(Photo: Lithium Amérique du Nord)
Coup de théâtre dans la saga pour reprendre Lithium Amérique du Nord (LAN). Quelques heures après qu’Investissement Québec eut annoncé ce jeudi qu’il avait choisi Sayona Québec, deux minières québécoises exclues ont sommé le gouvernement de refaire ses devoirs, critiquant un processus entaché «d’irrégularités sérieuses».
Ces deux entreprises, qui ont présenté des offres d’achat pour acquérir LAN, sont Central America Nickel et SRG Mining, qui ont toutes les deux leur siège social à Montréal.
La première est spécialisée dans le traitement et la purification des métaux dits énergétiques comme le nickel, le cobalt et le cuivre. La seconde a deux projets miniers en Guinée, en Afrique de l’Ouest, dans le graphite et dans les métaux de base.
Pour aller plus en profondeur: Québec scellera bientôt le sort de Lithium Amérique du Nord et Voici les sociétés qui s’intéressent à Lithium Amérique du Nord.
Ce jeudi, Investissement Québec a annoncé une entente en vertu de laquelle Sayona Québec — détenue à 75% par l’australienne Sayona Mining et à 25% par l’américaine Piedmont Lithium — avait été choisie pour reprendre LAN.
Cette entente est survenue dans le cadre d’un processus judiciaire supervisé par Raymond Chabot Grant Thornton (le contrôleur). Selon nos informations, Sayona Québec s’est engagée à faire de la deuxième transformation au Québec d’ici 2026.

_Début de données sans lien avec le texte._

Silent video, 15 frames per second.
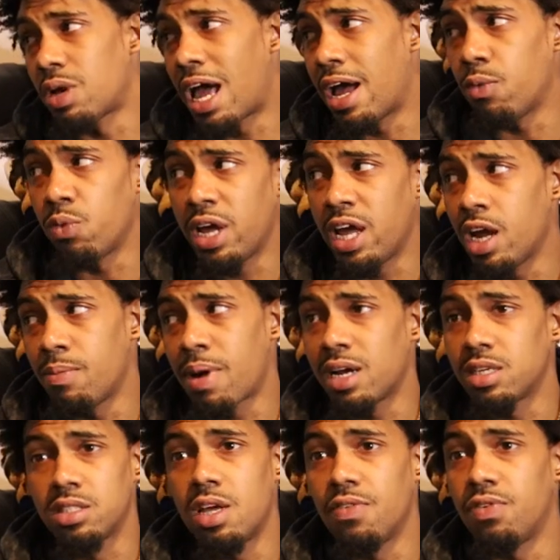Like with
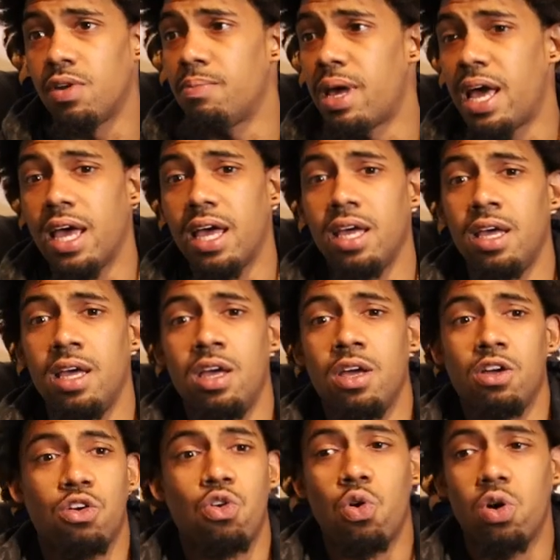everybody stuff in the back
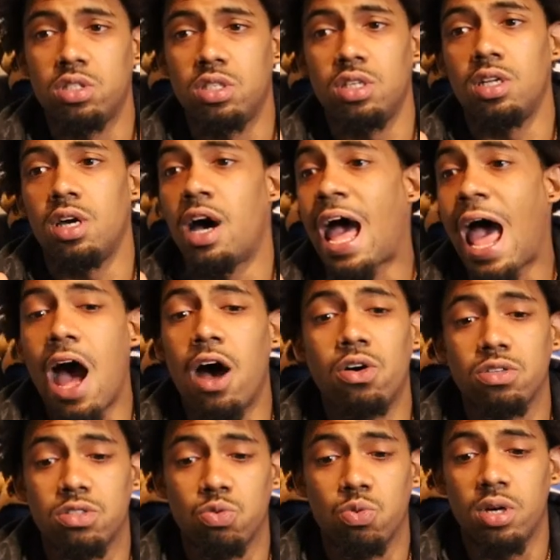going to a
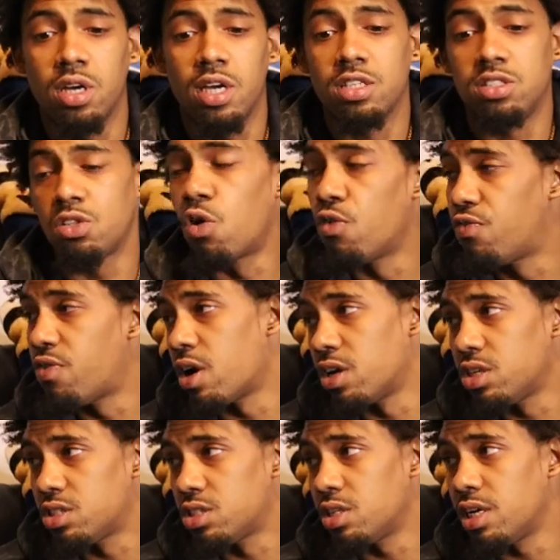house where it's no
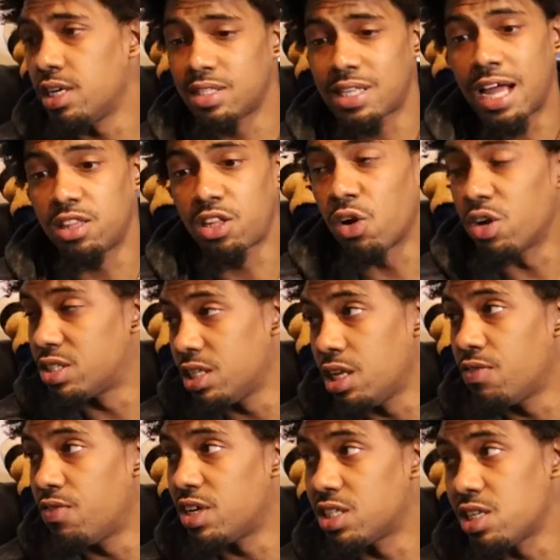furniture. It's like
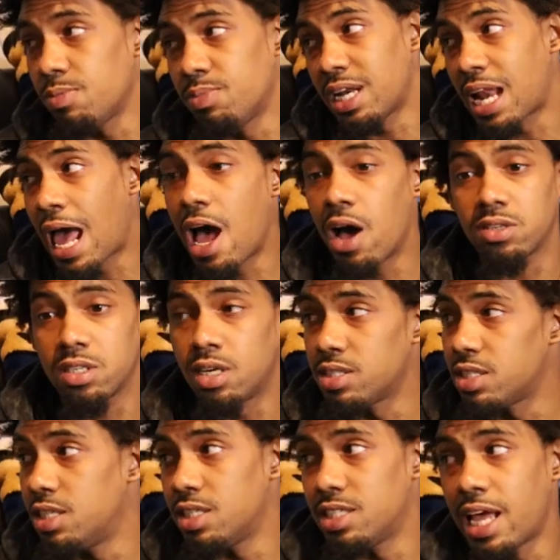13 of us in the house
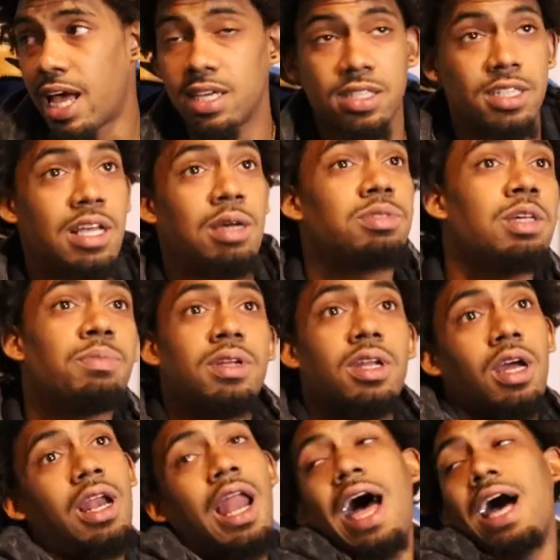upstairs, downstairs. I'm sleeping in
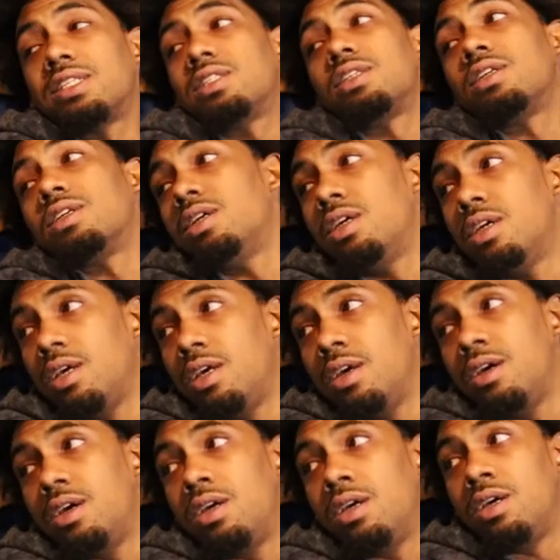the closet.
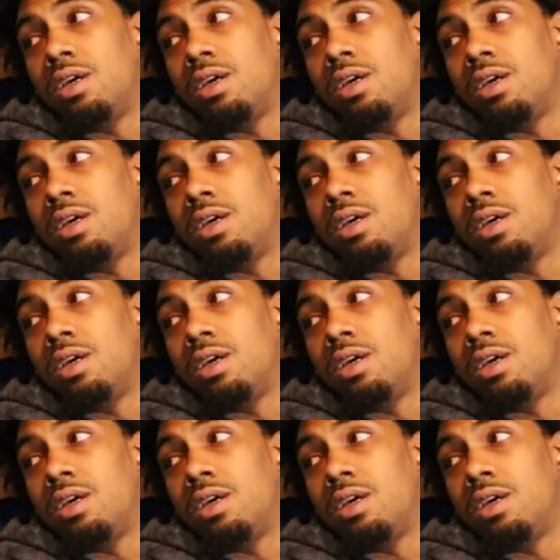Wow.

Recommencer le processus à zéro
«Nous souhaitons arrêter le processus et recommencer à zéro», dit au bout du fil Pierre Gauthier, le président de Central America Nickel. Il parle d’un processus entaché notamment par un «manque d’éthique».

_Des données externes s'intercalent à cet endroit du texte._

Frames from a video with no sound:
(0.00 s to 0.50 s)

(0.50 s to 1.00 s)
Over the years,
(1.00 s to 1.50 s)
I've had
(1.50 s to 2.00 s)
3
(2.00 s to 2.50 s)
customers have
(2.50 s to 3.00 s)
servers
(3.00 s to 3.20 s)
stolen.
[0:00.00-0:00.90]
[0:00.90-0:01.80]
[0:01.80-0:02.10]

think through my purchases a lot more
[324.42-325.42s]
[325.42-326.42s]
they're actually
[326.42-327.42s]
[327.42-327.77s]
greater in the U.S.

Central America Nickel et SRG Mining prétendent qu’Investissement Québec et Raymond Chabot Grant Thornton n’ont pas retenu la meilleure offre.
De plus, les deux minières affirment que le cabinet d’avocat engagé par IQ (McCarthy Tétrault) est le même cabinet que celui représentant Sayona Québec, «ce qui les place tout au moins en apparence de conflit», peut-on lire dans une lettre adressée au premier ministre François Legault, dont LES Affaires a obtenu copie.
Cette lettre est signée par Me Jacques Bouchard, avocat au cabinet Gattuso Bourget Mazzone, qui représente les deux minières.
Central America Nickel et SRG Mining affirment que «tout le processus» a été entaché «d’irrégularités sérieuses», et que la décision prise par Investissement Québec et Raymond Chabot va «à l’encontre des intérêts premiers des Québécois.»
Après l’annonce de ce matin sur le choix de Sayona Québec, Raymond Chabot Grant Thornton doit faire parvenir l’entente à la Cour surpérieure du Québec afin que cette dernière la ratifie.
Pierre Gauthier souhaite donc que la Cour supérieure du Québec prenne le temps d’analyser le processus afin de déterminer si tout a été fait correctement. «Si le juge dit que tout est beau, on va passer à autre chose», dit-il, en ajoutant toutefois que cet exercice doit être fait impérativement.
LAN est sous la protection de la Loi sur les arrangements avec les créanciers des compagnies depuis mai 2019. Elle est contrôlée par le manufacturier chinois de batteries CATL et Investissement Québec (le bras financier du gouvernement), les deux actionnaires ayant des créances garanties.
Lithium Amérique du Nord cherchait un investisseur pour prendre la place de la chinoise Jien International Investment (le troisième actionnaire, sans créance garantie), qui avait racheté en 2018 Québec Lithium avec IQ.
«D’excellentes perspectives», selon Fitzgibbon
Dans un communiqué publié ce jeudi, le ministre de l’Économie et de l’Innovation, Pierre Fitzgibbon, a indiqué que la proposition de Sayona Québec et de Piedmont Lithium offre «d’excellentes perspectives» pour le développer à terme la filière de la batterie pour les voitures électriques au Québec.
«Cette entente prévoit que le minerai extrait de la mine de La Corne serait converti et transformé en hydroxyde de lithium ici, au Québec. Elle contribue à notre objectif de produire au Québec la batterie la plus propre d’Amérique du Nord. La proximité de Piedmont Lithium avec les producteurs de véhicules électriques aux États-Unis apporte une valeur importante à notre stratégie, qui va du minerai jusqu’à la batterie.»
Selon nos informations, CATL ne s’opposera pas à la reprise de Lithium Amérique du Nord par Sayona Québec.